Linda joined in, “We know you’re busy trying to figure out what on earth happened at the picnic yesterday. And we certainly hope you succeed quickly. It’s horrifying to all of us, but none more so than Lovell Zelig. He knows all of your class from when you were kids.”
“I always think of him as a teacher. It’s hard to remember he was also a student at North Bend,” Clara said.
“I can imagine. Since Lovell was our classmate, we knew him in a very different way.”

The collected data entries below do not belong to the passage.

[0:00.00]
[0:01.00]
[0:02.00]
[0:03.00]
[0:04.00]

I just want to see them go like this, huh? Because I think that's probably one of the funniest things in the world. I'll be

“Did you know he was gay?” I asked.
“It was understood, even if it wasn’t as open as it is now.” Linda smiled. “We’re not Victorians, you know. Although I’ve always thought the stereotype must be overstated or how did those Victorians have kids who had kids who had kids that eventually led to us?”
“Not to mention Victorian pornography.”
Linda, Carole, and I stared at Clara.
“What?” she asked. “I was researching it for a client.”

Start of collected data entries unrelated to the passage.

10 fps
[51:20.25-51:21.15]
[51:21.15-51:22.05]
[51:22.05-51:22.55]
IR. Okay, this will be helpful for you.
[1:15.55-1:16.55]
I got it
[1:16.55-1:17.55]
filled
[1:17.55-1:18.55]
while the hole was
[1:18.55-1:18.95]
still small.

“On that note, I think we should let you two get on your way,” Carole said.
Linda winked. “And we’ll escape the wicked ways of these youngsters.”
Not so wicked. We barely nibbled on our goodies on the way to my house.
* * * *
“Oh, how romantic. Look who’s parked in your driveway.”
Teague O’Donnell.
Even if Clara hadn’t pointed him out and if I hadn’t noticed his vehicle, Gracie’s frenetic barking from the living room window informed me. Not only of his presence, but of his inexplicable (to her) behavior in not immediately coming in the house to pet her and to bring Murphy with him.

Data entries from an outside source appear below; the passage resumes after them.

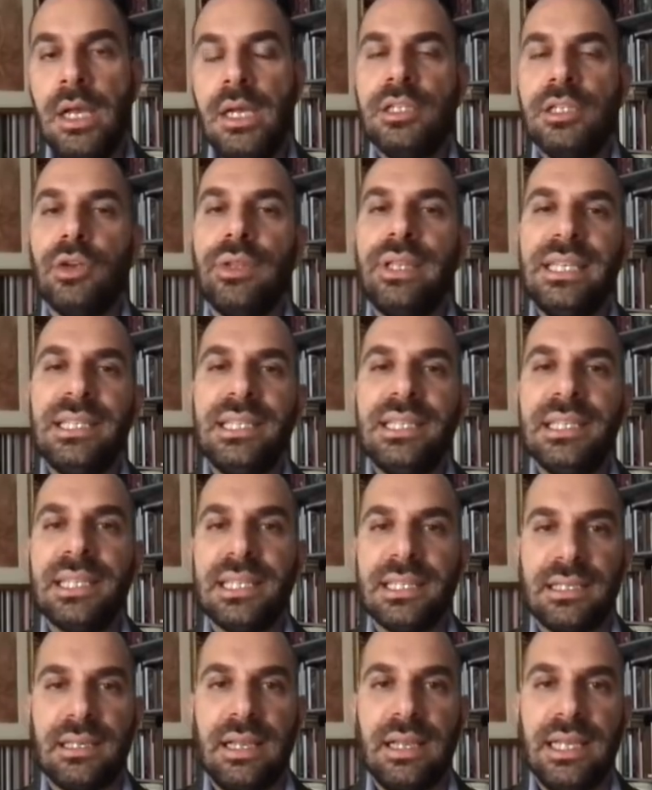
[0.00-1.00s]
So this
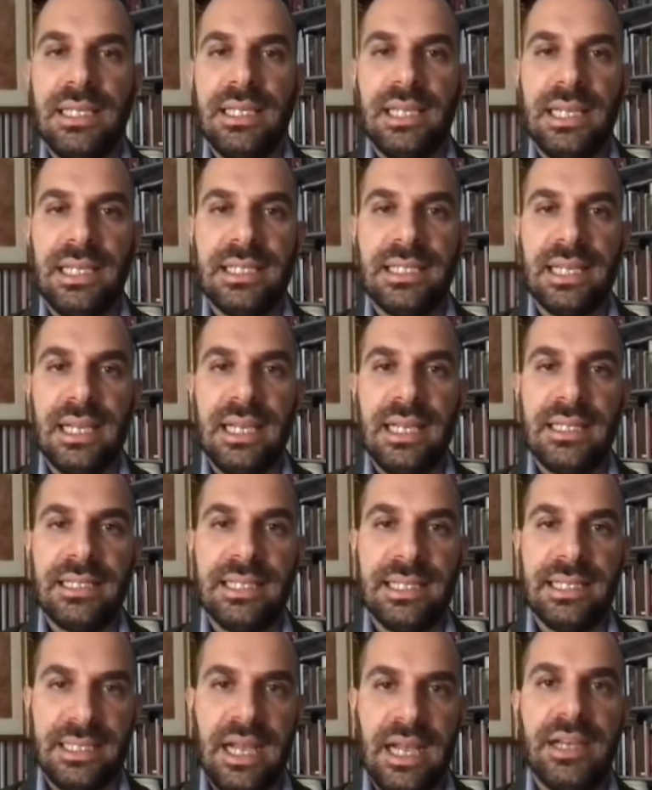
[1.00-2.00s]
is
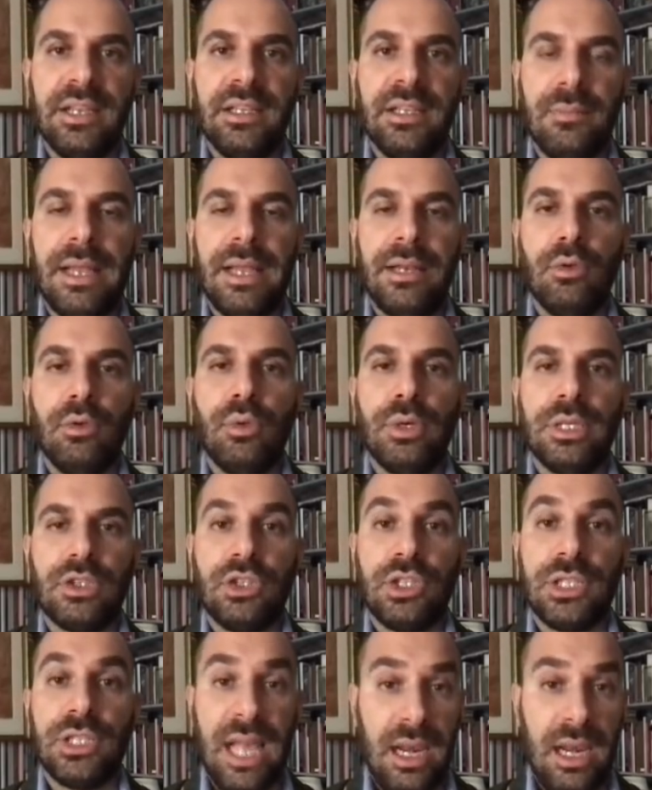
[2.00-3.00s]
the side of the medal
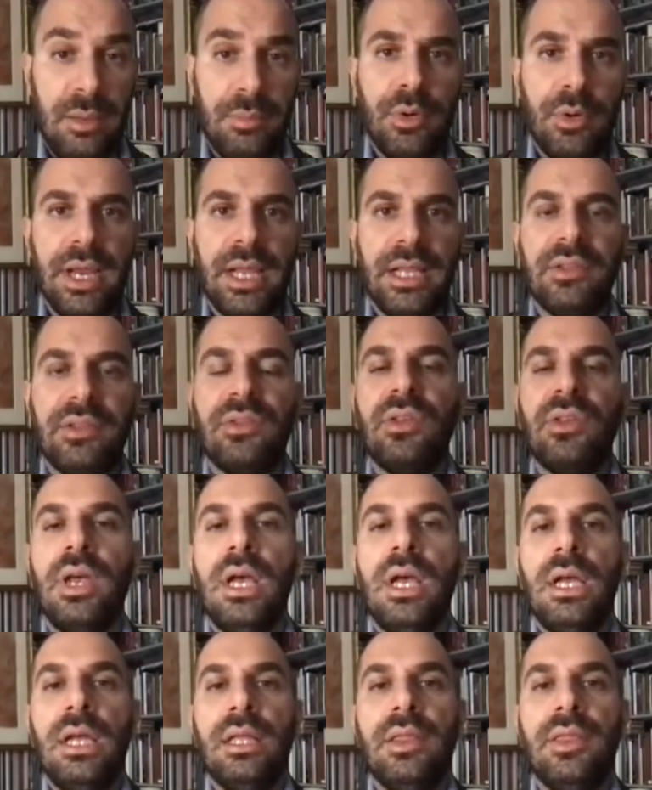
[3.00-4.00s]
which celebrates
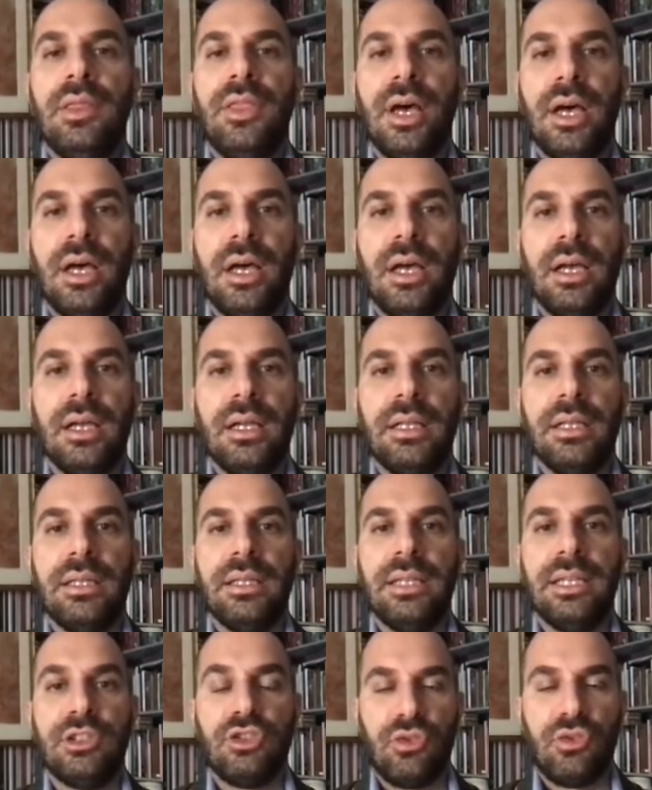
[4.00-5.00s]
the
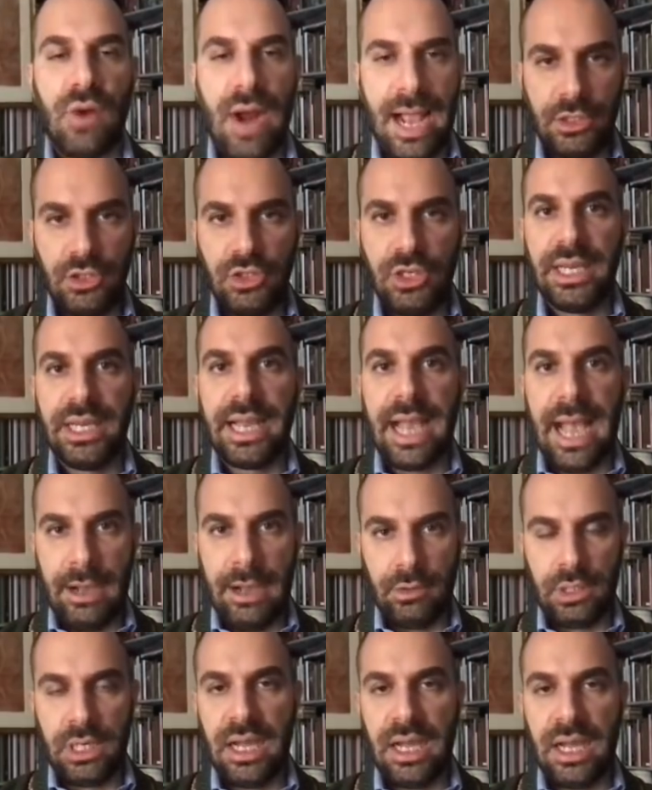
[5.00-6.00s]
tragic
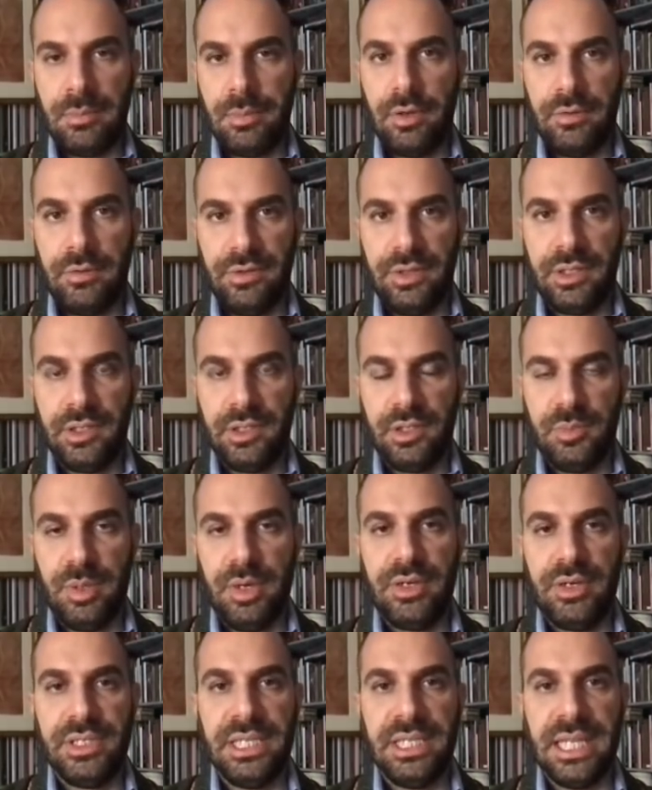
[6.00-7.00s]
outcome of the
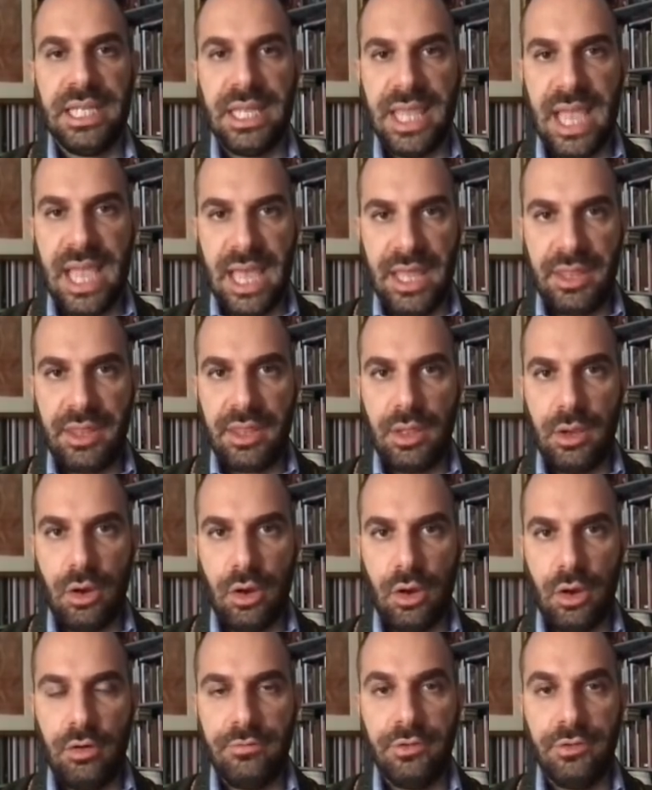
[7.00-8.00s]
conspiracy, the death
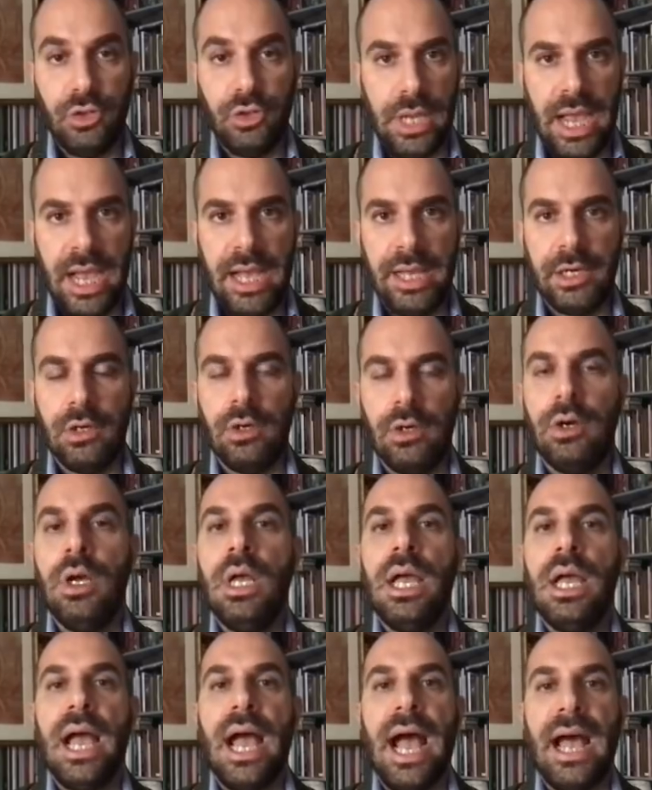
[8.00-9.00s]
of Giuliano,
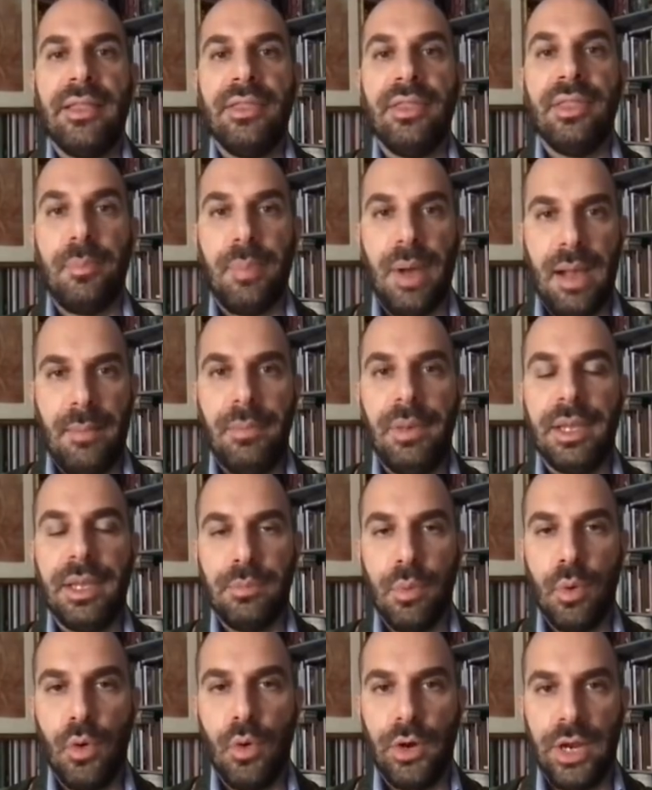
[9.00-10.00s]
and the
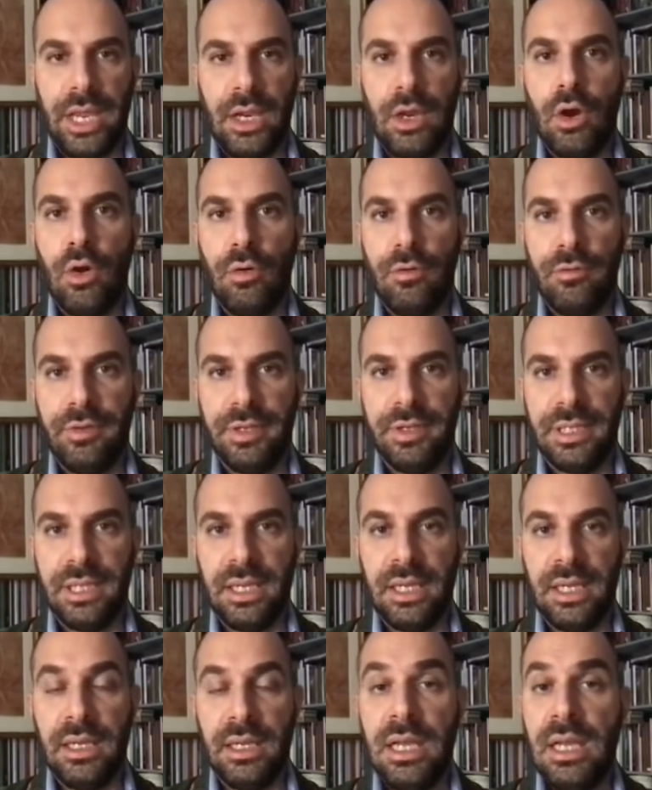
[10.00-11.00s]
public mourning over
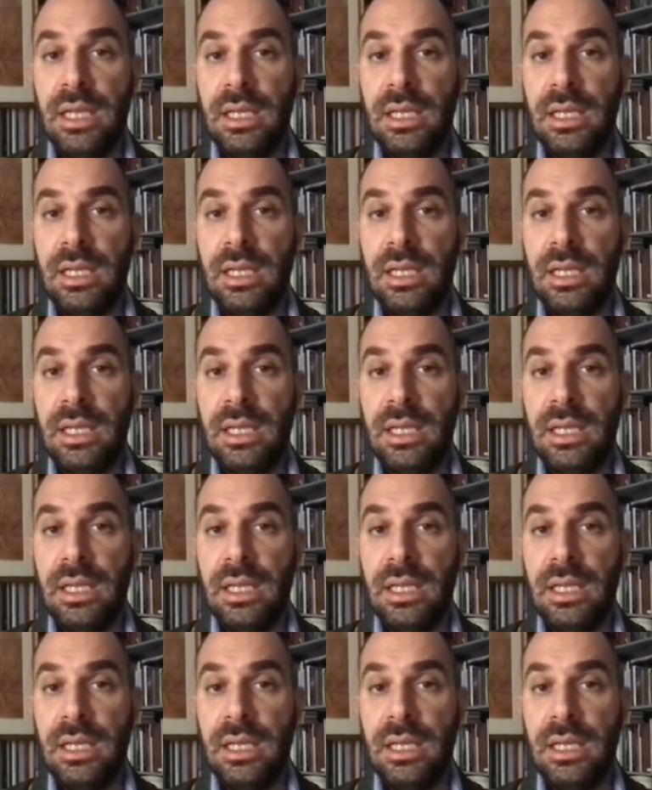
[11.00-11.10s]
the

Her disapproval of the fact that he’d done neither was heard in every sharp bark.
My reach for the car door handle froze with Clara’s next words.
“You should tell him.”
I went with the classic “What” to stall, while my ribs tried to withstand the hammering of my heart.
Tell Teague? Acknowledge I wasn’t who most people thought I was now? That I also hadn’t been who most people thought I was when I was pretending to be the person people now didn’t know I’d purported to be? That maybe I wasn’t entirely sure of who I was underneath the layers?
“I think that’s what’s holding you two back,” Clara said.
She might be right. But how did you say, Okay, voila, now I’ll be who I really am, even though I haven’t had any practice for a decade and a half.
“I think if you tell him, you’ll find it much easier to write.”
Oh. Tell him about writing.
Of course. Because that was the secret Clara knew.
“I mean, I don’t know for sure, because I’m not a writer like you—”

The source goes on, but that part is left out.